Plantar fasciitis is the world’s most common cause of recurrent foot or heel pain. It affects millions of people worldwide, and can be difficult, if not impossible, to completely eradicate.
Many people, however, jump to the conclusion that they have plantar fasciitis as soon as their foot starts hurting. And there are many culprits here, not just plantar fasciitis. Therefore, it’s good to understand what the specific symptoms are, and how they differ from the symptoms of other similar foot problems (that have very different causes), so you can be sure of what your actual foot problem is, and take the proper precautions or therapeutic measures to make sure your feet are properly taken care of.
Plantar fasciitis is a problem that occurs in the plantar fascia. The plantar fascia is a flat band of tissue, also called a ligament, that connects the bone of your heel to the bones of your toes. Raise your toes as far as they can go, and feel the bottom of your foot. You should feel something tight there. That’s the plantar fascia ligament. It undergirds and supports the arch of your foot. If you get a strain on this all-important ligament, it can become weak or swollen. This can lead to inflammation, and serious irritation in the ligament (and thus, also in you).
People who suffer from plantar fasciitis complain that they feel pain when they stand or walk around.
This disease is most common among the middle aged. It may also show up, however, among younger people. This most often occurs for specific reasons, however: young people who spend a lot of time on their feet are the ones most likely to suffer from the painful symptoms of this aggravating foot problem. In particular, young athletes and soldiers complain of the symptoms of plantar fasciitis most frequently.
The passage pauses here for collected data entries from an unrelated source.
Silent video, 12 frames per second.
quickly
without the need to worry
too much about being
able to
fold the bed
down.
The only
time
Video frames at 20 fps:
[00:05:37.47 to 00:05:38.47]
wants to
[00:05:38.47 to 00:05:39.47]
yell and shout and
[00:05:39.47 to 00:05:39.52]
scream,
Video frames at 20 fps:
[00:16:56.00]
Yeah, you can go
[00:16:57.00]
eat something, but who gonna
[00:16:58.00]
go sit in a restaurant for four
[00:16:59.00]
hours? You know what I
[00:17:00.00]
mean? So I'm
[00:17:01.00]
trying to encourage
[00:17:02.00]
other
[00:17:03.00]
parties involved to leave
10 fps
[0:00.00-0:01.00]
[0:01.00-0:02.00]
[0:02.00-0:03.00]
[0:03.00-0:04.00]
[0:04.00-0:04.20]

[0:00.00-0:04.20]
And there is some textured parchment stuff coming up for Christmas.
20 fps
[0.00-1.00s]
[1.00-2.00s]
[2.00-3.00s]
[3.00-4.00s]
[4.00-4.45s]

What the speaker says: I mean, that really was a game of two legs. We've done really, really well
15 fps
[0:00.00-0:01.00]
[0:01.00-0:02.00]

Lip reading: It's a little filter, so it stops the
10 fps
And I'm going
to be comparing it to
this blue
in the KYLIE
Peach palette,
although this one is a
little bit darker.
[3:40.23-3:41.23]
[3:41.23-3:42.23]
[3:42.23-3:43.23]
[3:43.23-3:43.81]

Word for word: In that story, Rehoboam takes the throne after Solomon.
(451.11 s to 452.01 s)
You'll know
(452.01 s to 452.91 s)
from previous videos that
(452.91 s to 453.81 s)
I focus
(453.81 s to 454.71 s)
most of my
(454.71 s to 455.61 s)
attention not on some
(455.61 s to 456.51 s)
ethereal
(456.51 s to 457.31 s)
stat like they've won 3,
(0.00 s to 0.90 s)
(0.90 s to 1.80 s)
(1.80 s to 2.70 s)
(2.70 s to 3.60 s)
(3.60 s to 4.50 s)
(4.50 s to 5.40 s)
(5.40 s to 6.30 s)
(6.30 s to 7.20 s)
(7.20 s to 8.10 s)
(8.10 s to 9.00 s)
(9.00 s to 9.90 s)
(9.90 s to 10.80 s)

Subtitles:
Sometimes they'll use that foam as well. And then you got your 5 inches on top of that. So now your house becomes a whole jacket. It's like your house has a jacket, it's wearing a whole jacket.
You may get it in just one foot, and this is more frequently the case. However, it is not unheard-of, or even uncommon, for you to experience the foot pain associated with plantar fasciitis in both feet.
It has its root cause in a strain on that ligament that’s supporting your arch. As the strain happens over and over again, as tends to happen when you have a lifestyle that involves activities that strain the plantar fascia, you can actually cause tiny tears to appear in the plantar fascia ligament. These are what cause the pain and swelling, and lead to most of the symptoms, and most of the problems.
You’re much more likely to experience plantar fasciitis if any of the following apply to you.
- You roll your foot towards the inside when you take steps. This is called excessive pronation.
- Your feet have unusually high arches, or your feet are flat.
- You stand on hard surfaces for long periods of time. Alternatively, you may experience the symptoms if you walk or run frequently, again especially on hard surfaces.
- If you are overweight or obese.
- You frequently wear shoes that are not properly fitted, not snug enough, or that are too worn out to provide proper support.
- You suffer from an unusually tight Achilles tendon or from tight calf muscles. This can be caused by lots of working out of the legs, as is the case with runners and bodybuilders.
Most people who suffer from plantar fasciitis experience the worst pain right after they get out of bed. Those first steps in the morning, after a long time spent off your feet, can really hurt. Most of the time, people with this problem find that walking around a little bit starts to make that early-morning pain subside, but it often doesn’t go away completely. In fact, some people with plantar fasciitis find that their feet hurt more as the day goes by.
In particular, you may notice especially high amounts of pain as you walk up a flight of stairs, or if you stand in one spot for too much time.
Watch out, however. Not all foot pain is plantar fasciitis. If you experience most of your foot pain at night, while you are trying to sleep, or at other times when you are not walking around or standing, then you likely have a problem that is not plantar fasciitis. Other problems with these symptoms include arthritis in the feet, as well as tarsal tunnel syndrome, and other foot nerve-related medical issues.
Of course, it’s best to go to your doctor if you aren’t sure.
When you do go to the doctor, he or she is going to examine your feet. He or she may also ask you to stand up, and take a few steps around the office, and observe you doing so. Then, you’ll probably hear questions like these:
- What injuries have you sustained in the past related to your feet?
- What illnesses have you suffered from, especially any that might have affected your feet?
- Where do you feel the most pain?
- At what time of day or during what activities does your foot hurt the most?
- What do you do for exercise? And what do you do for work?
If the doctor can’t find the problem, or if he or she thinks that you may have a bone problem in your feet, he or she may take an X-ray of your foot just to make sure it’s not a stress fracture, for example.
There’s no magic bullet for plantar fasciitis. It’s a lifestyle-associated disease, so it often requires lifestyle changes to deal with the problem and ultimately fix it.
Avoid walking or standing on hard surfaces whenever you can avoid it. If you run to exercise, try running on grass, or some other softer surface.
Do foot stretches every day, or get a foot massage regularly, to help reduce the inflammation in the ligament.
Get properly-fitting shoes. This is a major cause of plantar fasciitis.
If you take the proper precautions before the problem arises, you can avoid these symptoms altogether, and never have to deal with the pain of having your feet hurt constantly.